1. (From Gusfield) Given a set S of k strings, we want to find every string
in S that is a substring of some other string in S. That is, we want to
find the smallest subset of strings S′ ⊂ S such that no string in S − S′
is a substring of any other string in that set. Assuming that the total
length of all the strings is n, give an O(n)-time algorithm to solve this
problem.
2. (From Gusfield) A suffix tree for a string S can be viewed as a keyword
tree, where the strings in the keyword tree are the suffixes of S. In this
way, a suffix tree is useful in efficiently building a keyword tree when
the strings for the tree are only implicitly specified. Now consider the
following implicitly specified set of strings : Given two strings S1 and
S2, let D be the set of all substrings of S1 that are not contained in
S2. Assuming the two strings are of length n, show how to construct a
keyword tree for set D in O(n) time.
3. Assume you are given two strings S1 and S2 of length n. Describe how
you can find the length of the longest substring in S2 that is also a
substring of S1 in O(n) time. You should describe the different parts of
your algorithmic solution in detail and also give the total running time.

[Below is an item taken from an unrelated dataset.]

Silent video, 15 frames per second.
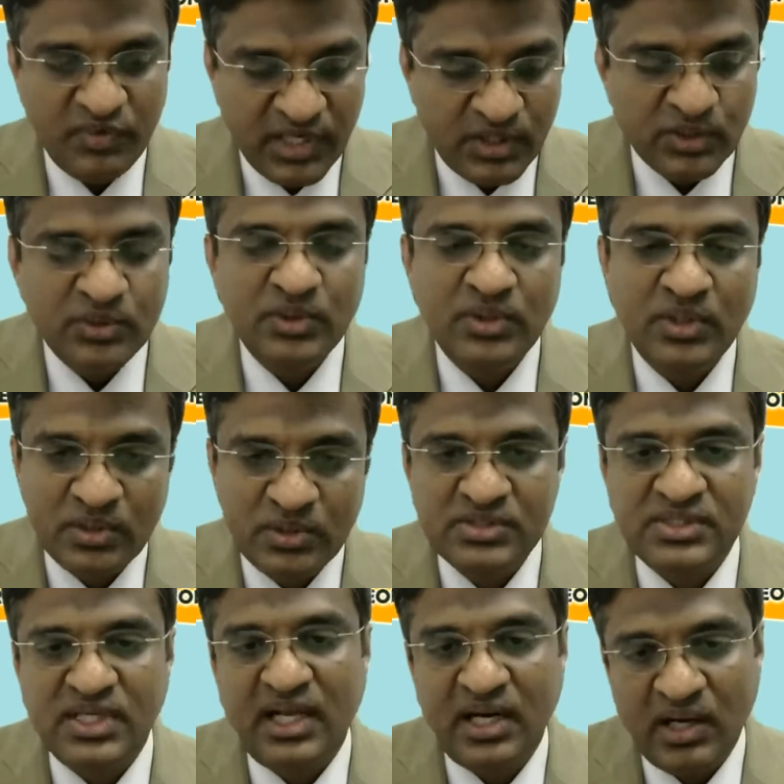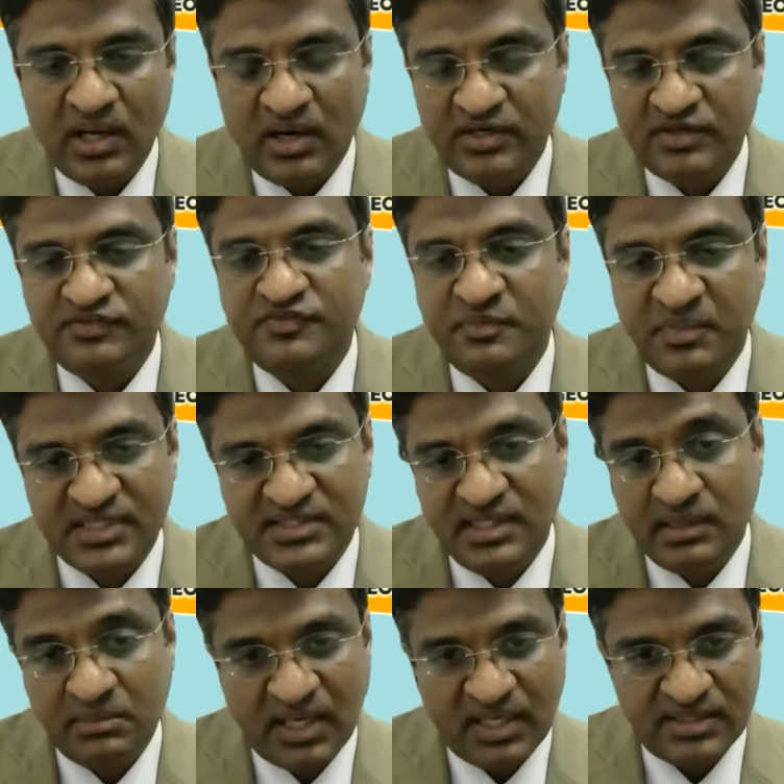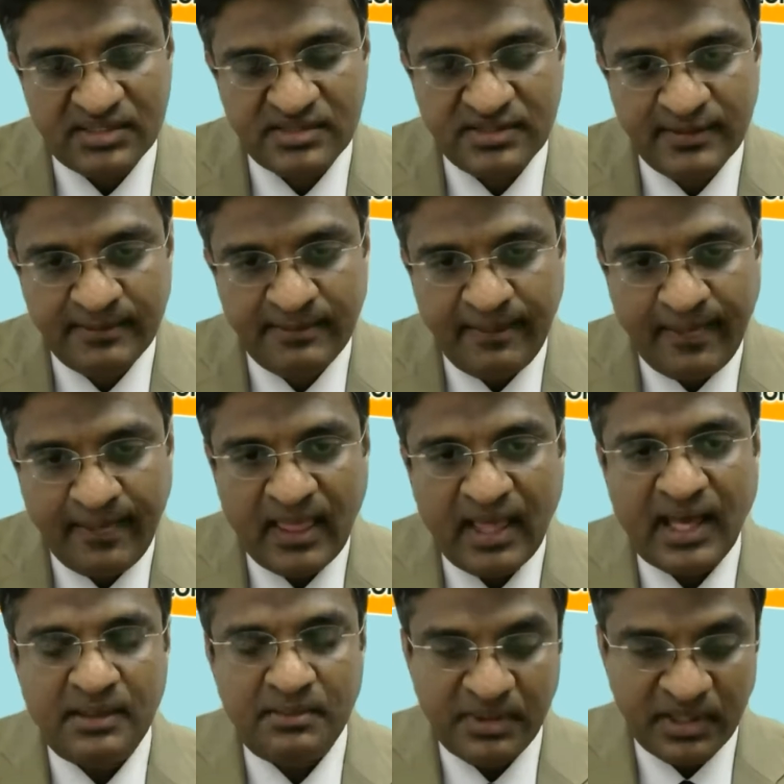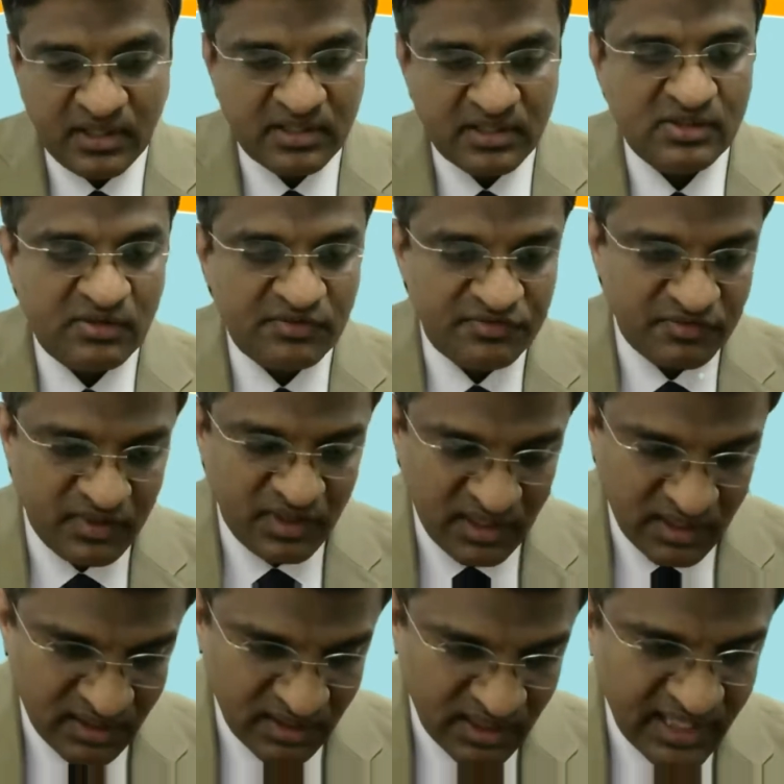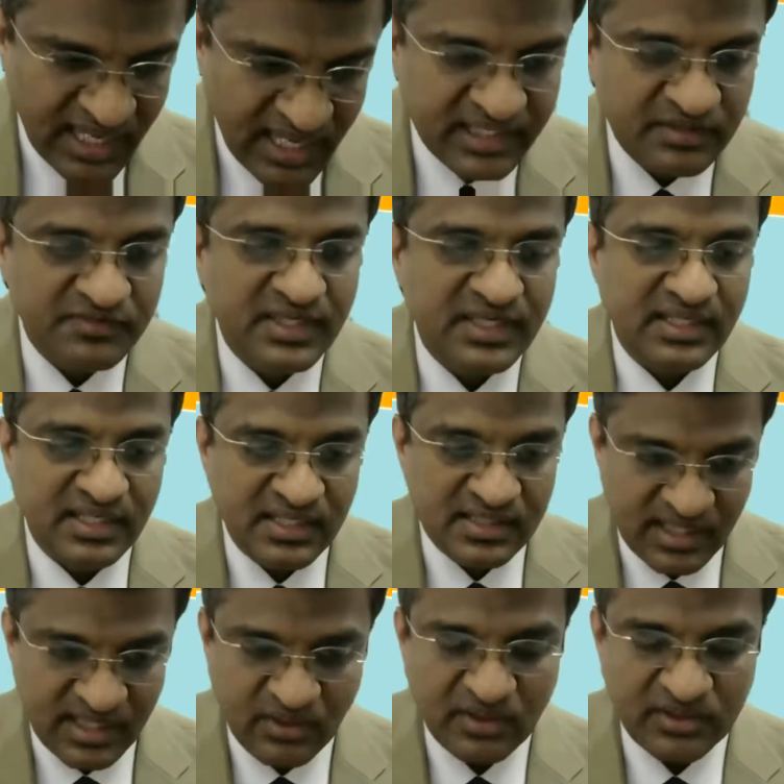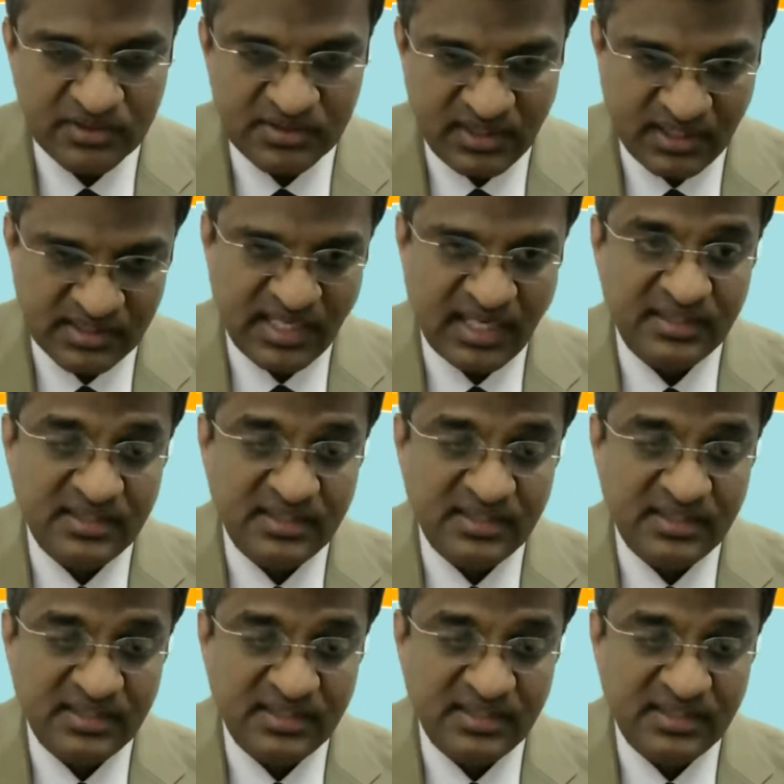we do lose a lot of muscle mass, and because of inactivity and all those things.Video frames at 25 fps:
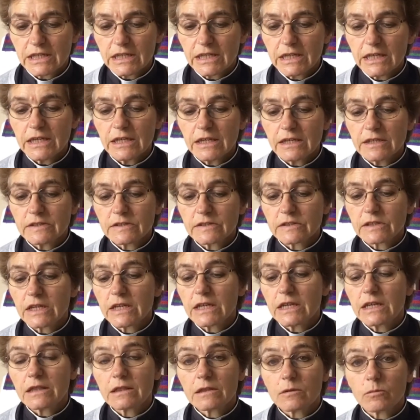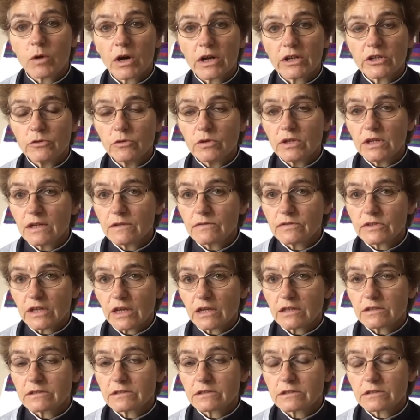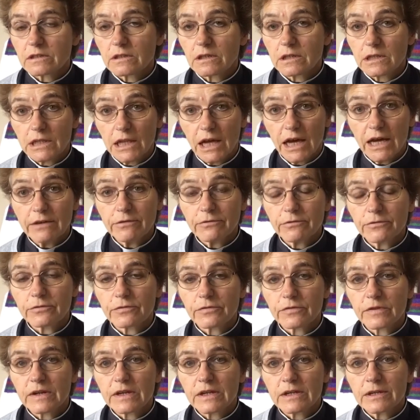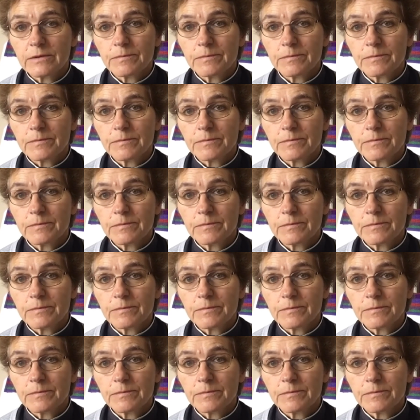He is the one who gives us life.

4. This question is about the LCA problem. For the example tree in the
lectures with 11 nodes, write out the complete reduction to the ±1 RMQ
problem. What is the total size of the data created by the LCA prepro-
cessing ?
5. If you are given an independent and efficient solution to the full RMQ
problem, how can you reduce the space needed for the arrays created
in the reduction from LCA to RMQ? Show your new reduction for the
example tree in the lectures with 11 nodes.